Task objective
The result should be an exact copy of every record, with no pictures kept.

═════ Records supplied ═════

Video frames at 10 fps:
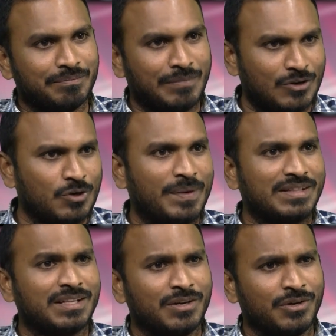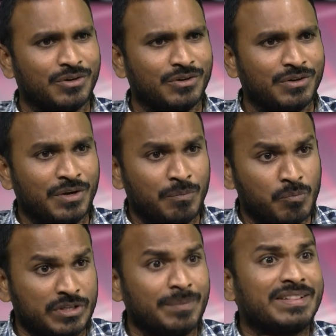మరొక పాత్రలో
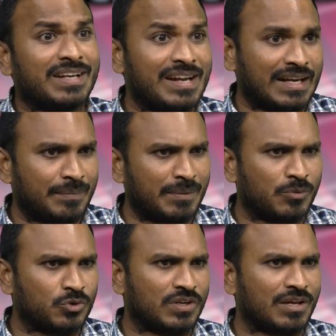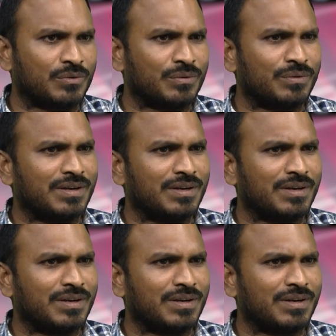ముఖ్యమంత్రిలా కనపడబోతున్నారు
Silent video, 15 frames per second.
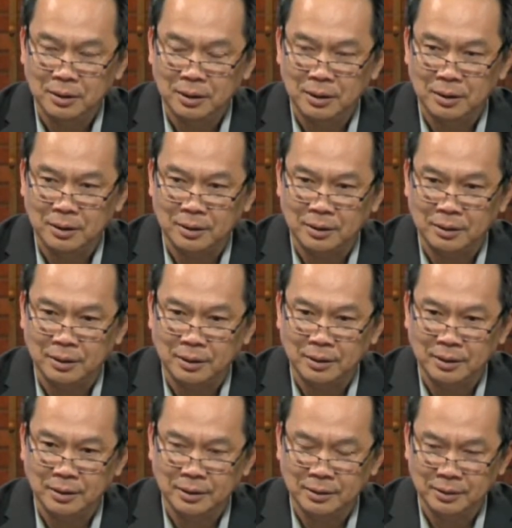à, cái,
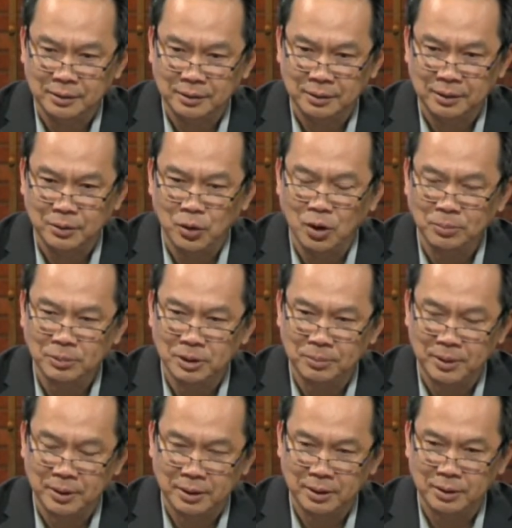cái cái cái nhóm Tea
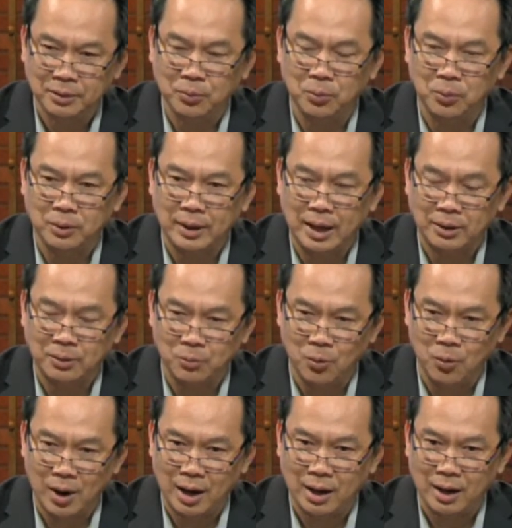Party của đảng cộng
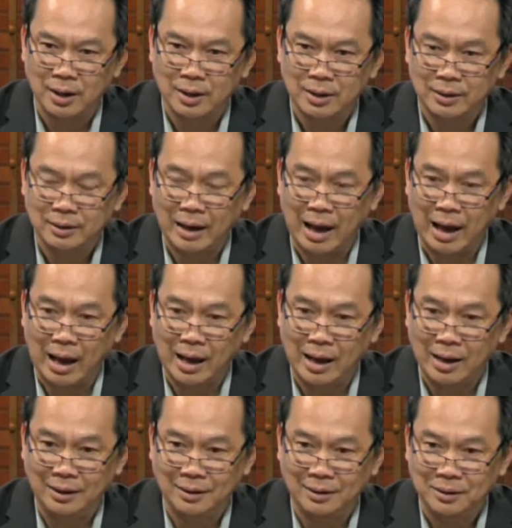hòa
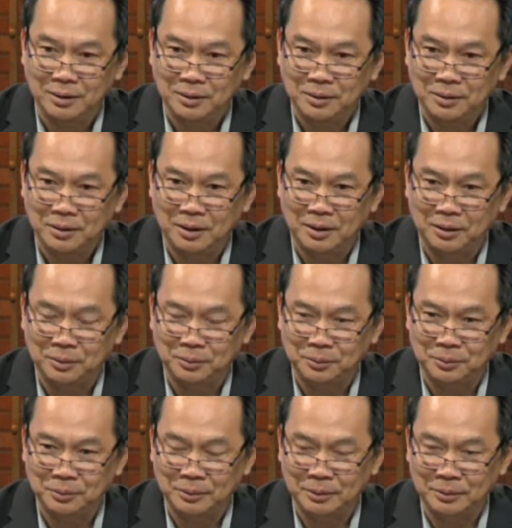đã à,
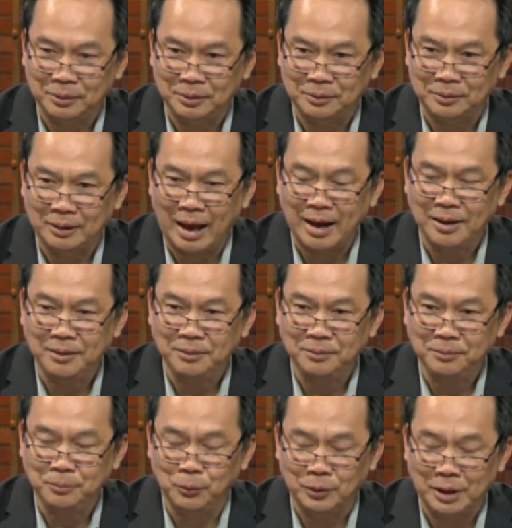thắng
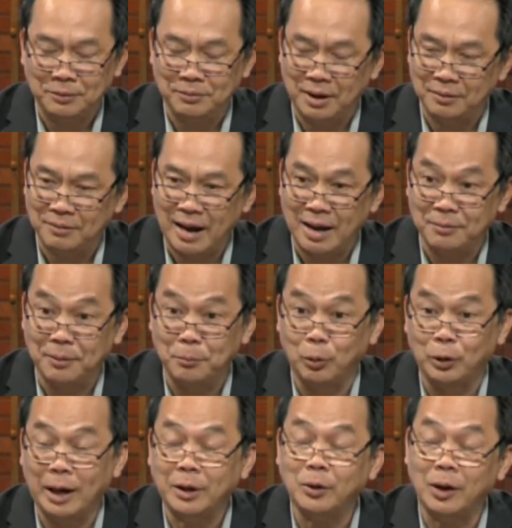một cách vẻ vang và một
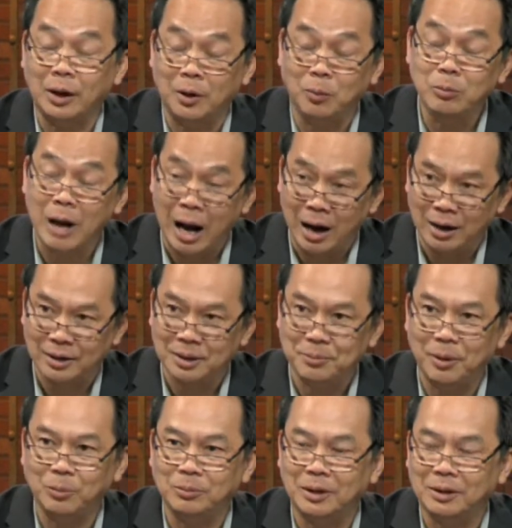cách gọi là không ngờ khi
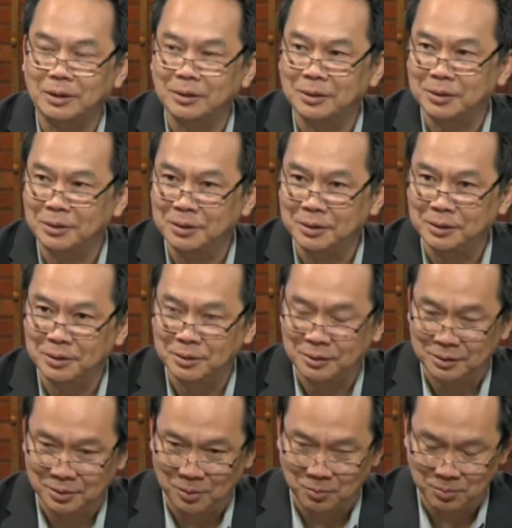mà ông à, đưa đưa
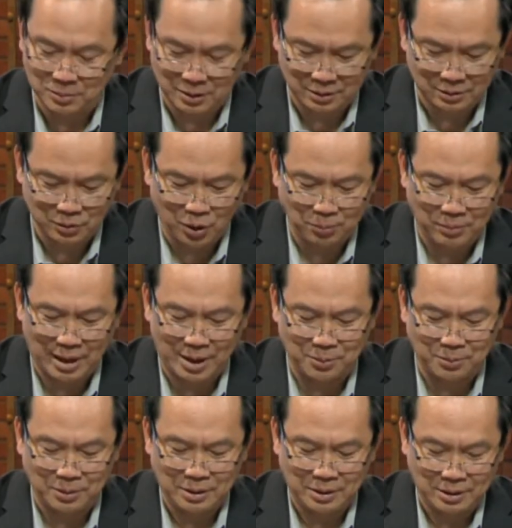đưa ông à, Scott Brown
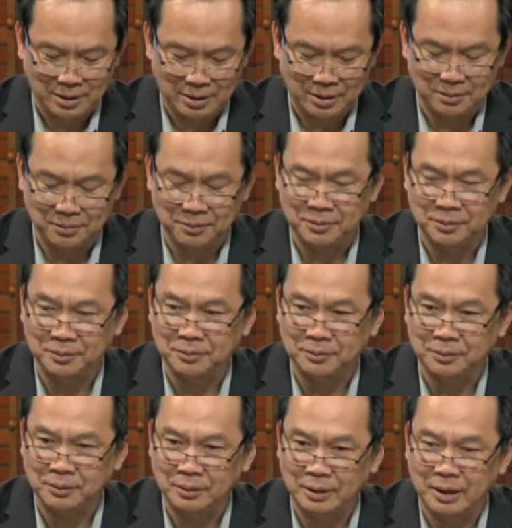À,
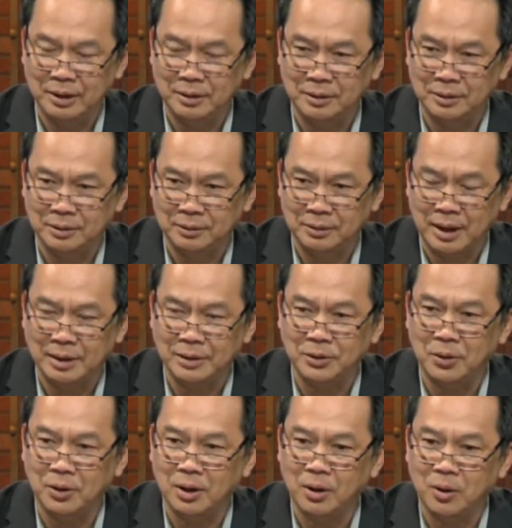lên à, thay
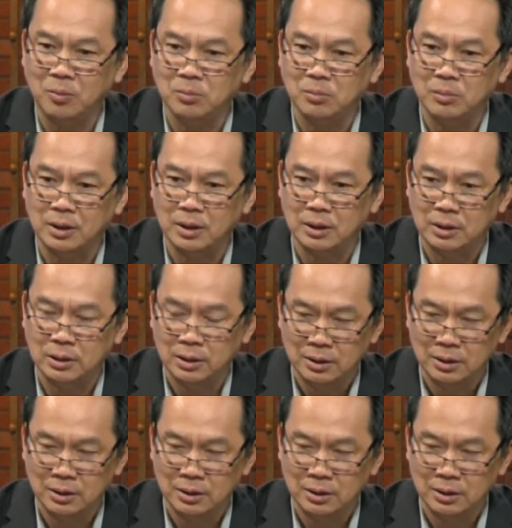cho ông à,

═════

Answer for the task
Video frames at 10 fps:
మరొక పాత్రలో
ముఖ్యమంత్రిలా కనపడబోతున్నారు
Silent video, 15 frames per second.
à, cái,
cái cái cái nhóm Tea
Party của đảng cộng
hòa
đã à,
thắng
một cách vẻ vang và một
cách gọi là không ngờ khi
mà ông à, đưa đưa
đưa ông à, Scott Brown
À,
lên à, thay
cho ông à,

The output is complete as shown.